In my opinion, unless any "SEO plan" you're being offered includes a description of an ongoing process for link building, they're only addressing the easiest part of the problem. (And yes, I think _that_ part of the problem is ripe for automation, and I suspect probably _has_ been automated by the very successful people).

[1] http://teddziuba.com/2010/06/seo-is-mostly-quack-science.htm... [2] http://www.kalzumeus.com/2010/07/17/seo-for-software-compani... [3] the pdf linked here: http://googlewebmastercentral.blogspot.com/2008/11/googles-s...



What if the other guys do "Content + Links" as well(seeing how this has been the general consensus SEO silver bullet for 5+ years now), we all win?

Link building is to on-page optimization what marketing is to product development. You can conquer worlds with crappy products and brilliant marketing, but the reverse is also true. Doing both with passion = highest chance to win.

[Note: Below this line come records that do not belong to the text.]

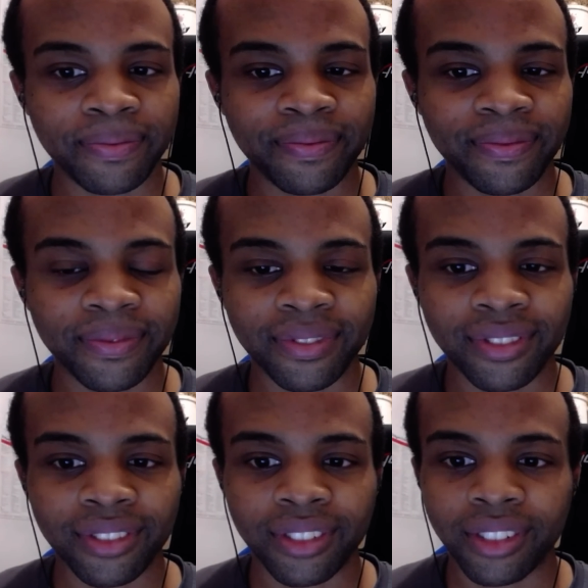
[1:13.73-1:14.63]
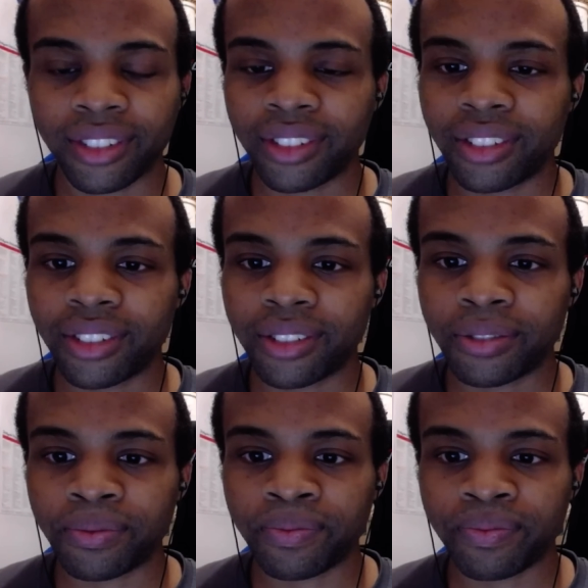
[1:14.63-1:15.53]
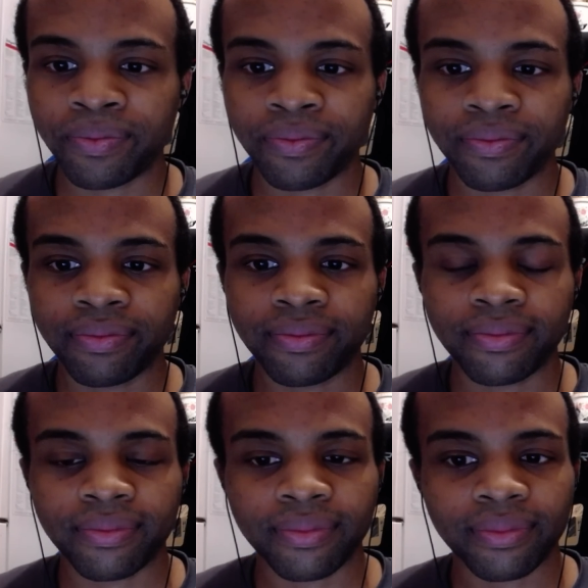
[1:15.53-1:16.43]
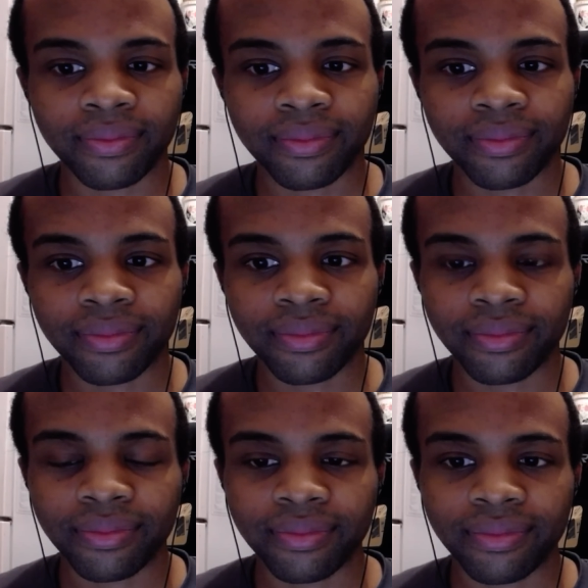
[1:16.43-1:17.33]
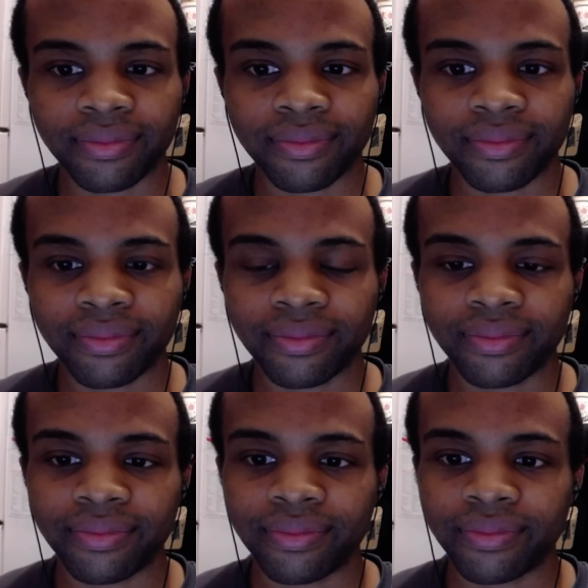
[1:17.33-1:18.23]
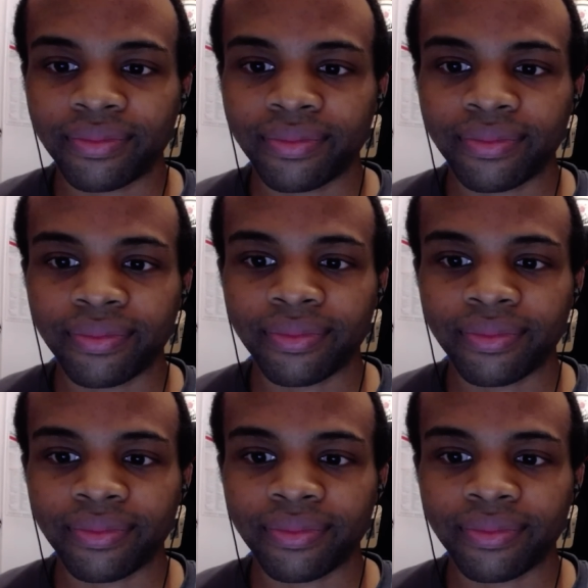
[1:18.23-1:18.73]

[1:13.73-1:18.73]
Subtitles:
[no speech]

Depending on the type of site and how many links you already have, fortunes can be made by clustering your data/pages better, naming your stuff differently, changing your internal linking etc.. .

"And yes, I think _that_ part of the problem is ripe for automation, and I suspect probably _has_ been automated by the very successful people" You have gotten it backwards. A lot of link building (read: blog spam, paid bloggers, paid articles, link brokers etc..) has become automated, far beyond the level of automation of on-page optimization.